Board member Wayne Miller said “resistance is growing to keeping Bigfork and we need to hear their interest in financing it.”
No one from the Bigfork study group attended the board meeting, and spokesman Paul Mutascio said he wasn’t aware the Bigfork green-box issue would be discussed.
Mutascio continues to maintain that the strategic plan upon which the county is making decisions about green-box consolidation is short-sighted and flawed in its recommendations for consolidation.
The report only looked at ways to reduce the county’s direct solid waste operating costs, Mutascio said. It gave no consideration to the impacts these closures would have on the broader financial, economic and environmental issues on the Flathead community, he added.

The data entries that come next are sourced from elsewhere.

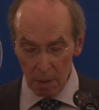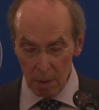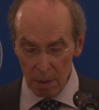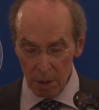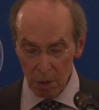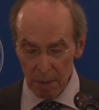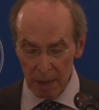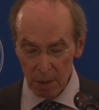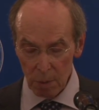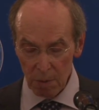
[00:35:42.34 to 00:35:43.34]
Decision
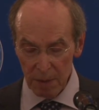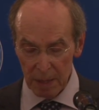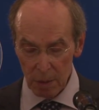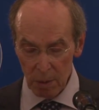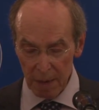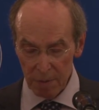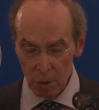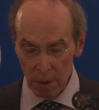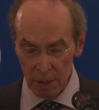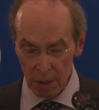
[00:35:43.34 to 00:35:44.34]
makers will face grave
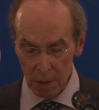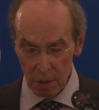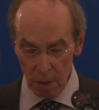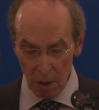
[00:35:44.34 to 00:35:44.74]
choices,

“Eventually, if they follow the strategic report, [Bigfork] people will be forced to get curbside service at an extra $280 a year,” Mutascio said.
Forcing people to curbside collection — where there are no actual curbs and commercial haulers won’t go on private property — doesn’t work in rural areas like Bigfork, he said.
Prunty said he’s spoken with a representative of Republic Services, formerly Allied Waste, and was told “they’ll pick up anybody’s garbage.”
Board members wondered if curbside service ultimately would be cheaper than Bigfork paying for its own green-box site.
Bob Keenan, a member of the Bigfork study group, said the possibility of a special improvement district has been discussed. Property owners within the district would pay a small amount annually, and that money go toward operating a green-box site.
Keenan is also a trustee of the Bigfork Community Development Foundation Trust, a fund created in 1991 by a philanthropic Texas couple who financially supported many projects in Bigfork. The foundation has $2.5 million and the trustees are required to spend 5 percent of the principal annually, Keenan said.
While the foundation would have about $110,000 to $120,000 available for community projects, “we’re not going to be on the hook for $500,000” for a new green-box site, Keenan said.
He noted the Solid Waste District has ample reserves to keep the Bigfork site operational.
“Our thinking is the Bigfork community wants to keep the site,” Keenan said. “We’ve made great progress but there have been numerous roadblocks. Now we have to get into the details of it.”